Work task
Transcribe each entry so that nothing differs from the original.

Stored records
★ ★ ★ ★ ★
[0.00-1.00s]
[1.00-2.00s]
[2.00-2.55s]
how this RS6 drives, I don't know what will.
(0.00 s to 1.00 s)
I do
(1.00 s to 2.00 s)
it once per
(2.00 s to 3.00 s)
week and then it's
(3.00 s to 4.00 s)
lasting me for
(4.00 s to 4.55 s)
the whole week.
★ ★ ★ ★ ★
Solution
[0.00-1.00s]
[1.00-2.00s]
[2.00-2.55s]
how this RS6 drives, I don't know what will.
(0.00 s to 1.00 s)
I do
(1.00 s to 2.00 s)
it once per
(2.00 s to 3.00 s)
week and then it's
(3.00 s to 4.00 s)
lasting me for
(4.00 s to 4.55 s)
the whole week.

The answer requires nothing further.